Lado B - Primeira Temporada (Download Gratuito)

Quem Ama Agora?

Eu sempre fui para ela. Sempre. Minha respiração, minha pulsação, minhas sensações de desmaio e frio quando ela estava presente. Os micos pagados que a faziam rir me divertiam mais do que envergonhavam. Mas, apesar de sempre me ver, ela não me enxergava. Não da maneira que eu a enxergava. Algo como uma deusa, acima das nuvens. Tudo bem, uma deusa meio hardcore, mas não se julga os modos de uma deusa. Seus cabelos negros oleados, olhos tão profundos e escuros quanto piche... uma mochila jeans rasgada e um celular preenchido por rock. Ela era a minha deusa do melhor estilo garage glamorous. Tudo pra mim.


Quando decidi me declarar, ela entendeu cada palavra minha. Sob sua visão, eu era apenas uma criança de 15 anos desabafando sobre um delírio, algo utópico que, se dependesse dela, jamais aconteceria. Era utópico, afinal. Inebriava com seu aroma de patchouli e aquela cara de sono, que pesavam em seus olhos e voz. Lembro-me de minhas pernas e mãos tremendo. Lembro-me do fato de parecer que minhas veias estavam dilatadas, abertas, bombeando mais sangue do que poderiam, me dando a sensação de que eu explodiria. E eu explodi.

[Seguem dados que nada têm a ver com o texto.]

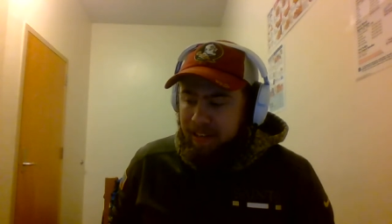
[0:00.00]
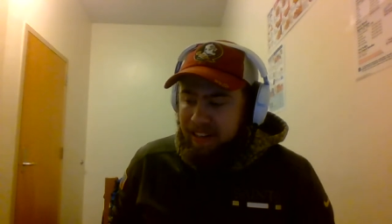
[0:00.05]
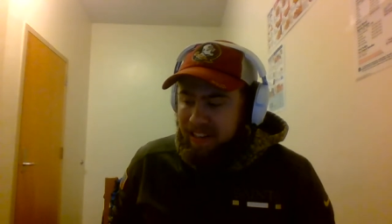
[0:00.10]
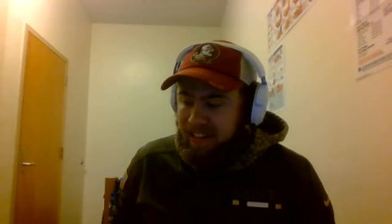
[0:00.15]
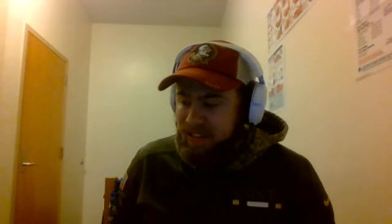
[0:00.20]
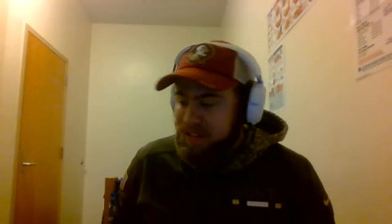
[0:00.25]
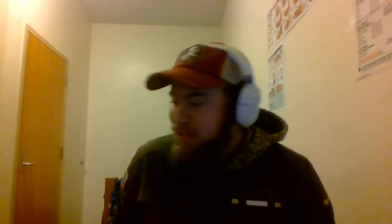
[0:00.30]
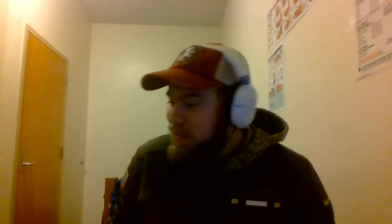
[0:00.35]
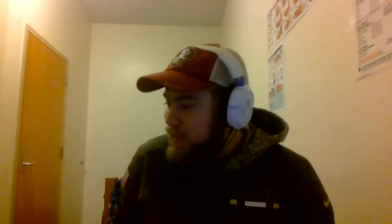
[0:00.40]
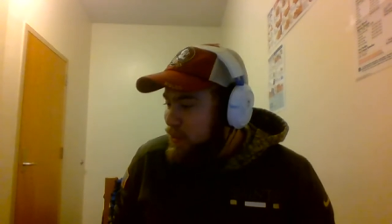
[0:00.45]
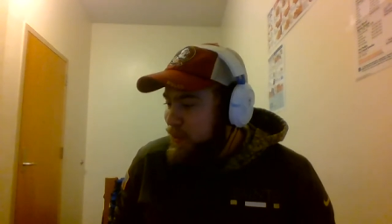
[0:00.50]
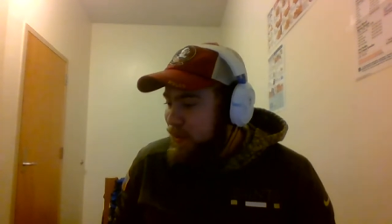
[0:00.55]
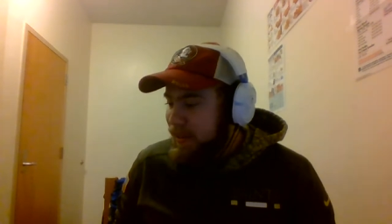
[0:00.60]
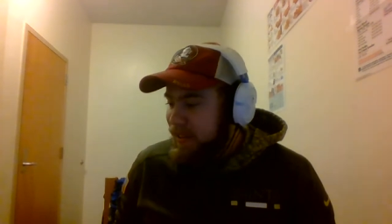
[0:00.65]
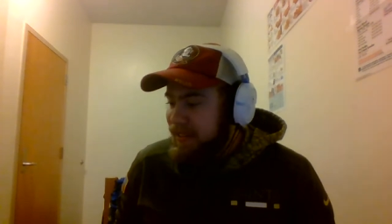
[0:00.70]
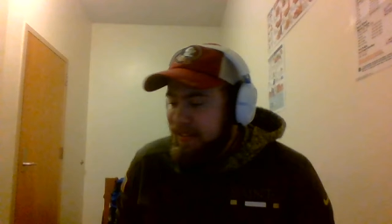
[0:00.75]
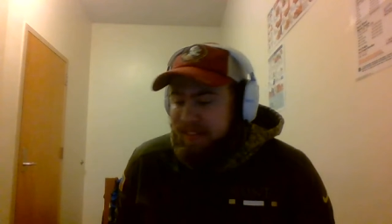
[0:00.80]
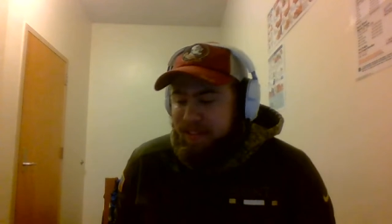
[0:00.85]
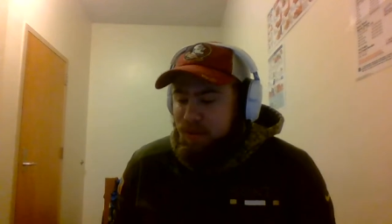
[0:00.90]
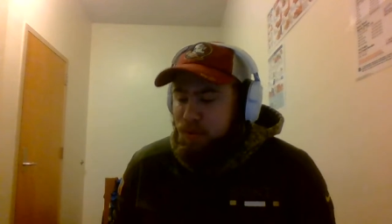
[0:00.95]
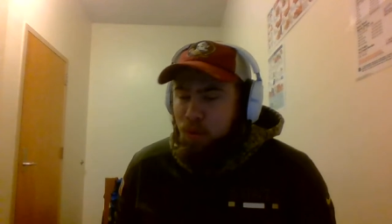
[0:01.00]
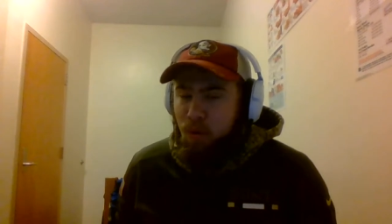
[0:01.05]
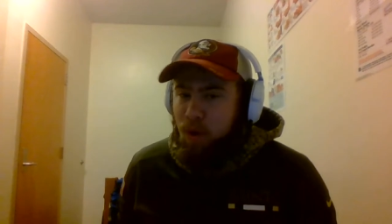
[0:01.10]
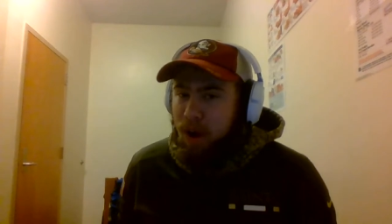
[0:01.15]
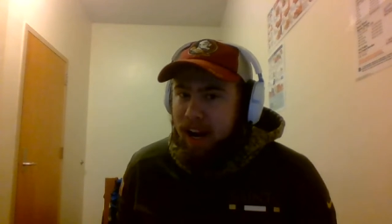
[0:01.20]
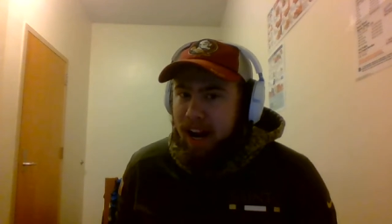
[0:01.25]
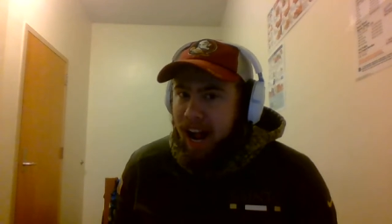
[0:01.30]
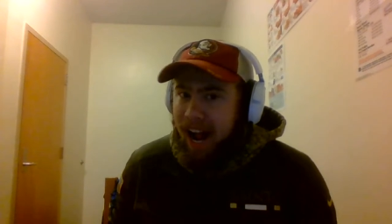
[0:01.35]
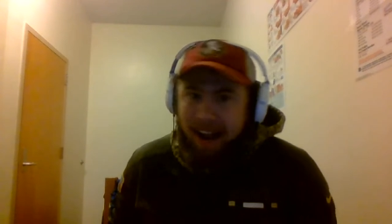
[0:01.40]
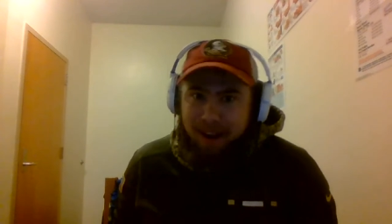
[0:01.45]
And we,
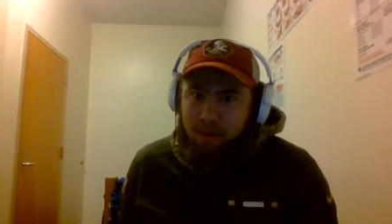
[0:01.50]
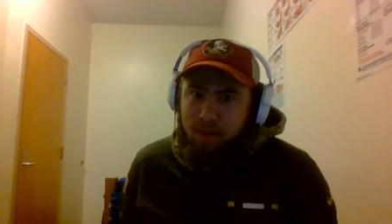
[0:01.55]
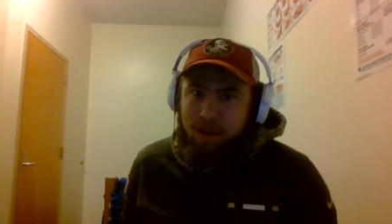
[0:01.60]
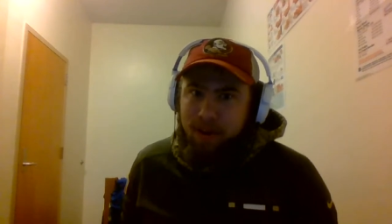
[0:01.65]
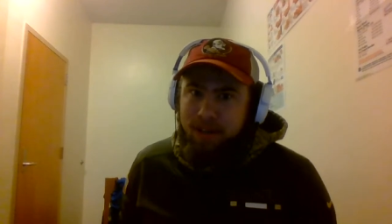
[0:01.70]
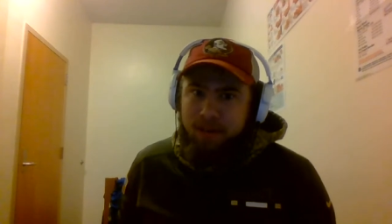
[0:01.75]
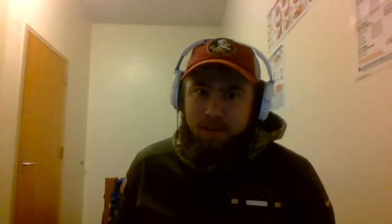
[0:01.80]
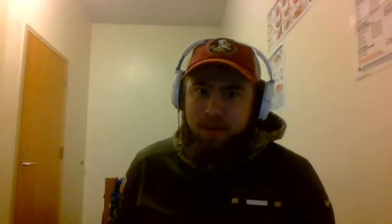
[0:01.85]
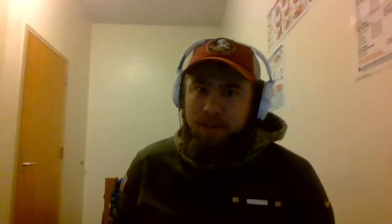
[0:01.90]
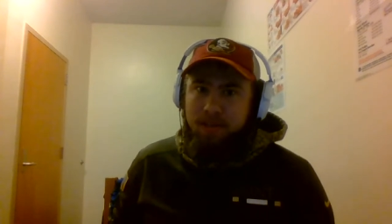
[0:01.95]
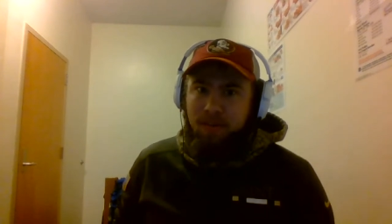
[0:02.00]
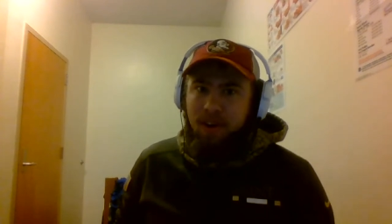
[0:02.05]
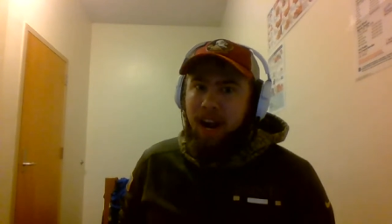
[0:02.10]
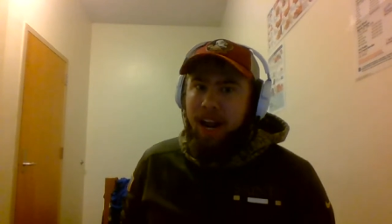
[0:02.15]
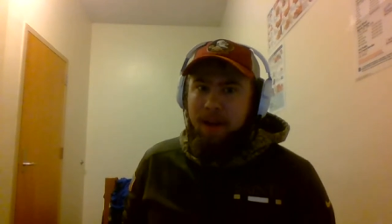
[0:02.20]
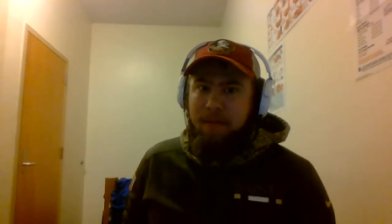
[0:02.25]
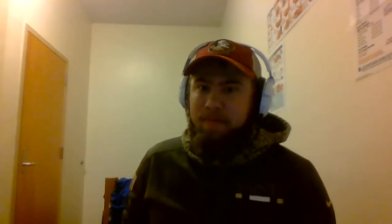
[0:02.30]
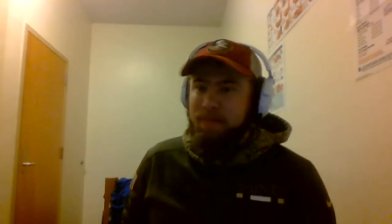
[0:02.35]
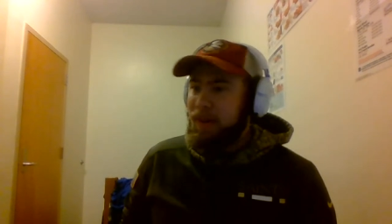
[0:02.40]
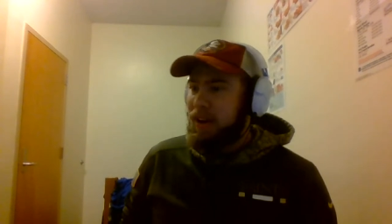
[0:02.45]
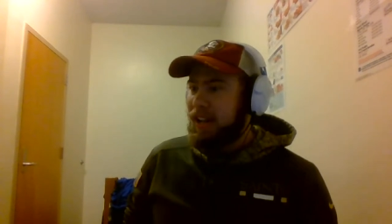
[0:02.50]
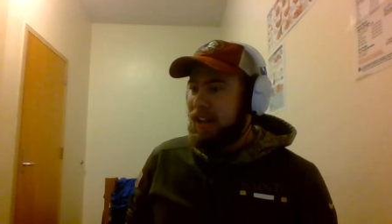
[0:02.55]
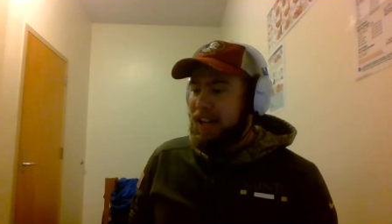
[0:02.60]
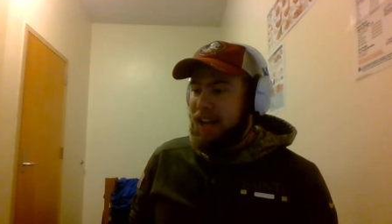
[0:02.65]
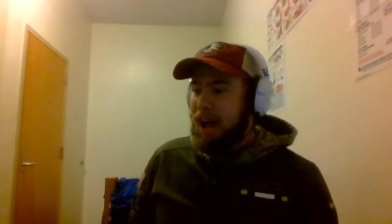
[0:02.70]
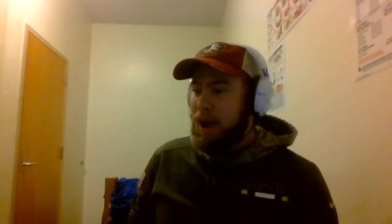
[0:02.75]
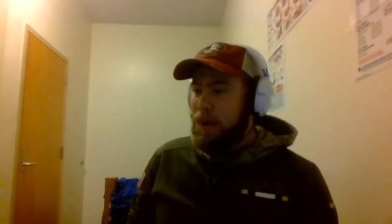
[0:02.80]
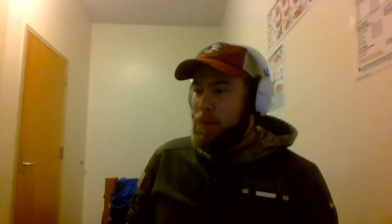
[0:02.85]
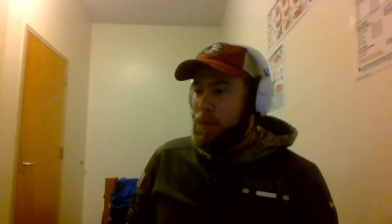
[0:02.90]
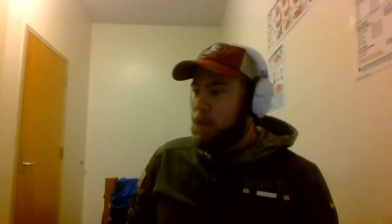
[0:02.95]
what I was was right, but it
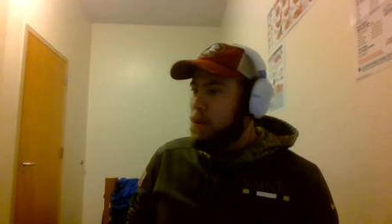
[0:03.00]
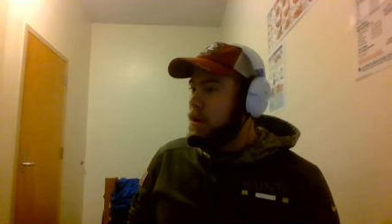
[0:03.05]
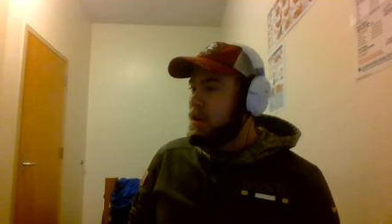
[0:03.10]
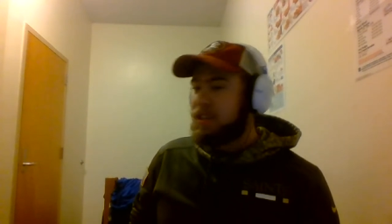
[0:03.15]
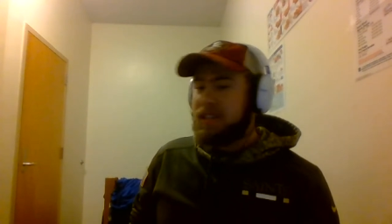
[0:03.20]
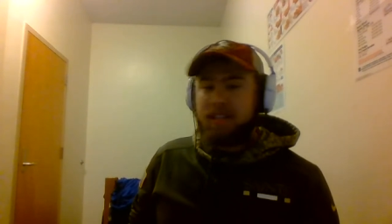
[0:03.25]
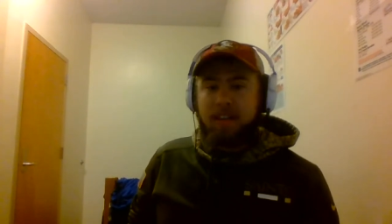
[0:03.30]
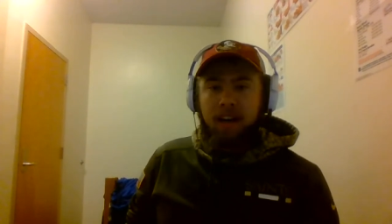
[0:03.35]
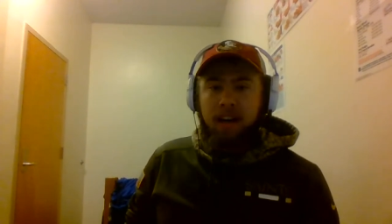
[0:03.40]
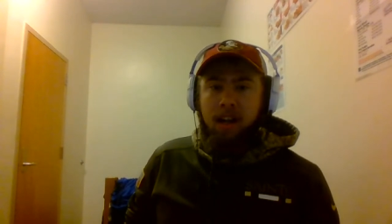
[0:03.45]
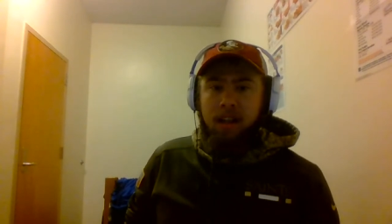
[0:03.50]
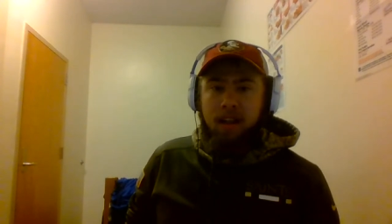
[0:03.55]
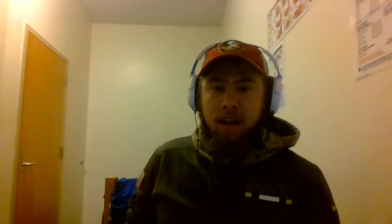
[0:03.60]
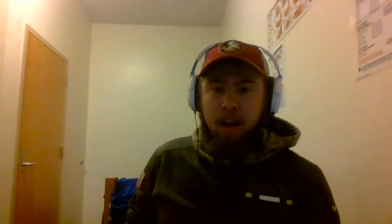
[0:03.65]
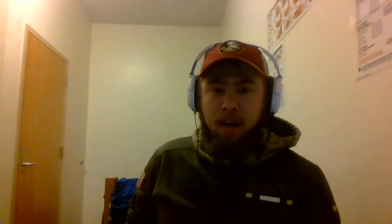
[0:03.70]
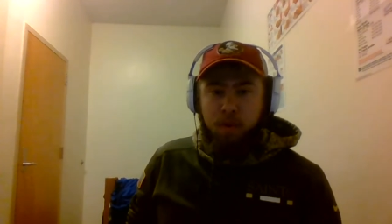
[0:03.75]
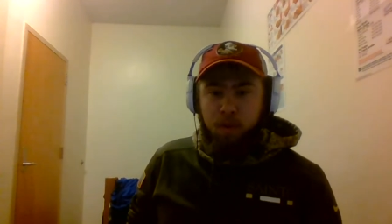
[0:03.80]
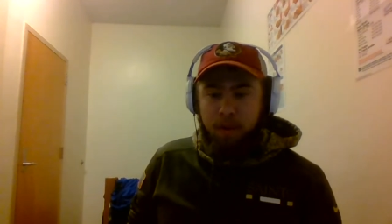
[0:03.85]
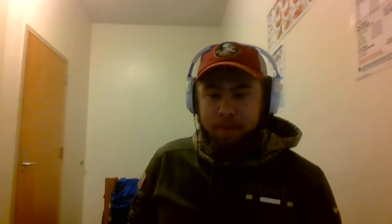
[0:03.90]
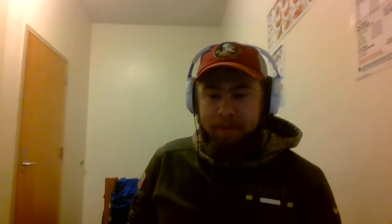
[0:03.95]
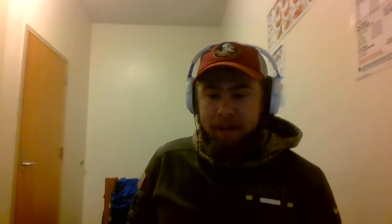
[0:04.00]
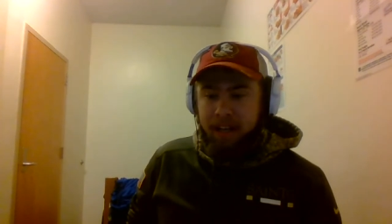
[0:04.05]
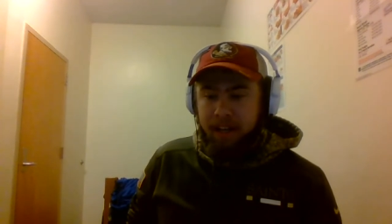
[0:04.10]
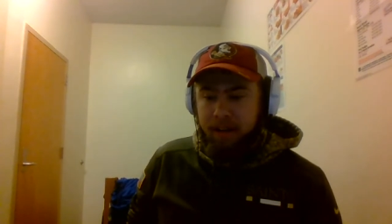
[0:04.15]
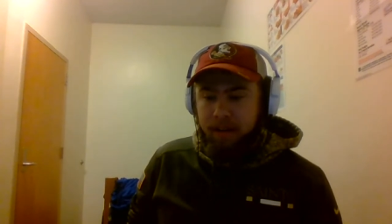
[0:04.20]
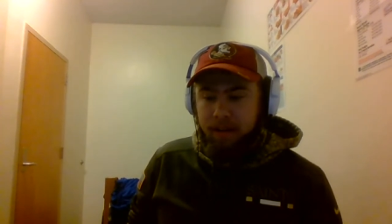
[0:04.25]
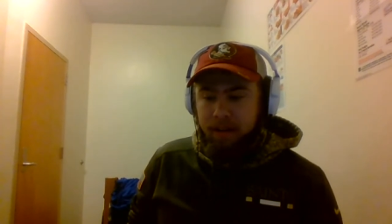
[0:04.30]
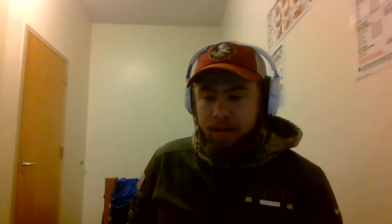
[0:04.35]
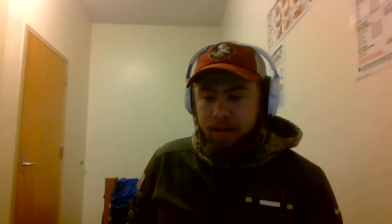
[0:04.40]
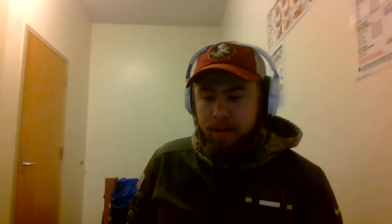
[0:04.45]
got worse than I thought it would
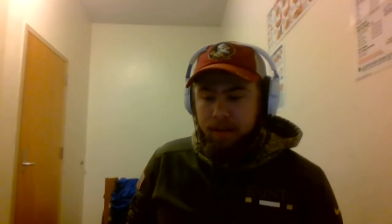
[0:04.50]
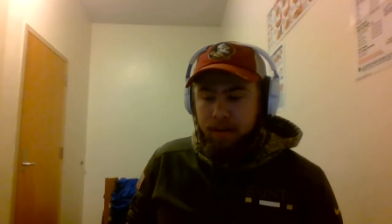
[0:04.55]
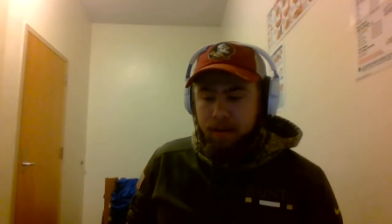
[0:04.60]
be.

Com um não, ela me derrubou no limbo. Cobriu-me com terra velha, úmida e pregou uma cruz com meu nome. O meu nome completo. Meu coração não sentia, não queria sentir, mas meu cérebro ardia, assim como meus olhos, inflamados, escarlates. O gosto da terra na minha boca, o amargo, o sujo... vomitei. Vomitei, durante anos, o meu amor por ela. Vomitei tudo que um dia eu senti e me levantei pela terra. Com esforço, cheguei à superfície. Respirar novamente fez meus pulmões se cortarem de uma só vez, cruelmente. Lavei o meu rosto com o orvalho e caminhei para o meu novo futuro.


Hoje, ao perceber que não tem em quem confiar, corre para mim e me diz como sou importante. Quando seus olhos brilham de mágoas, melancolia e nostalgia, ela se lembra do que eu era para ela e, talvez, o que eu poderia ser. E isso a magoa. Mas não a mim. Talvez eu me sinta culpado por encarar seus olhos com tanta frieza e de saber que ela me entedia violentamente, mas não me magoa.


Isso só me mostra a bigorna que eu sou agora, imóvel, pesado, gelado. E eu me orgulho disso. Eu sou a força. Eu sou o poder. Eu sou quem ela desprezou e hoje deseja. Esse não é um final feliz?